# Exoterra Vivarium lids



## draconiz-666 (Dec 7, 2009)

does anyone know if these can be bought without buying a whole new tank??

i've discovered a flaw in the idea of having the reptile radiator on the top of the tank is that its warped the lid - just a little...i'm not worried about it at the mo, but it'd be good to know if they CAN be replaced!
:whistling2:


----------



## Annihilation (Nov 2, 2009)

I'd check their website. I'm if they dont list them you could always drop them an email and ask.


----------



## Annihilation (Nov 2, 2009)

I'm sure if*


----------



## Melonhelmet (Nov 11, 2008)

Yeah my lid warped too, wondering the same thing.


----------



## Ron Magpie (Oct 11, 2009)

Hehe, well if anyone finds out, post it here, ok? I'd bet lots of people want to know!


----------



## kaikara (Aug 18, 2009)

Someone I knew broke the front glass door on one. He contacted exo terra directly and was able to order the parts form them and they shipped to him. So you might want to give them a call or email them. I assume a good reptile store would also do it for you if they sell exo terra products.


----------



## draconiz-666 (Dec 7, 2009)

good plan! i know you can buy replacement polystyrene backing for lots of money so i'd assumed the lids could be bought too...


----------



## Miss Lily (Oct 3, 2008)

Nope! That's the simple answer! I have enquired about ordering a replacement mesh top but was told they 'don't make spares'! I also contacted them when the spring snapped in the lock - only to be told again 'we don't make spares'! How odd - they must manufacture the parts separately in the first place!:bash:


----------



## draconiz-666 (Dec 7, 2009)

well...thats a bugger. i used to have a custom made viv and could never get a replacement lid for that either cos it was a weird size - so i replaced it with a fish tank and got some chicken wire to put over it. guess it works ok. i only use it when i'm cleaning them out - dont think it'd be practical for every day use (very sharp edges where i cut it to size and the lizards somehow think they can get through the holes which are far too small!!)


----------



## frenchy1979 (Oct 30, 2009)

*Mesh*

If anyone needs to get spare mesh for their vivs then do try "Halfords", they do small square pieces in the car body repair bit, by the spray paints. 

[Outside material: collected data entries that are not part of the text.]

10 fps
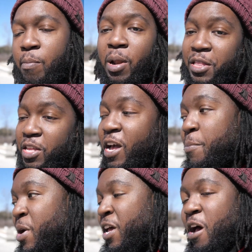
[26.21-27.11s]
But I think I
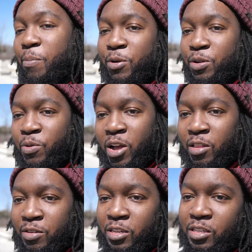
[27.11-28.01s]
made out pretty well
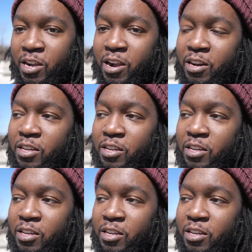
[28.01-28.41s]
on this car.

Its fine enough for all reps, just like the stuff in your exo terra lids. Only problem is it is in small sections of around maybe 10 x 8 inches. It does only cost around £2 though, you can wire it or glue it and you dont have to worry about the cost.

Ive tried every where else for mesh etc, b & q, homebase, do it all etc etc.

Hope this helps a little:welcome:


----------



## draconiz-666 (Dec 7, 2009)

thanks. i moved the radiator to a different part of the hood and it seems ok for now. mesh is a good idea for a substitute, though not sure how itd cope with the combined weight of all my lights and whatnot! :O)


----------



## tudormagic (Sep 13, 2011)

I found some mesh, the real stuff, on ebay and not a bad price. My top warped as well, pain in the rear view mirror lol.


----------



## Mitsuko (Feb 26, 2013)

I found this website. Rainforest Reptile Supplies - Your number 1 store for all of your exotic pet needs


----------



## swede.speed (May 1, 2009)

This is the website you need, give the a call.

http://uk.hagen.com/contactus


----------



## sharpstrain (May 24, 2008)

I have a 45x45 cm one here that I don't need, it is brand new, I ordered it and then stopped using the viv - so pm me if you are interested in buying it


----------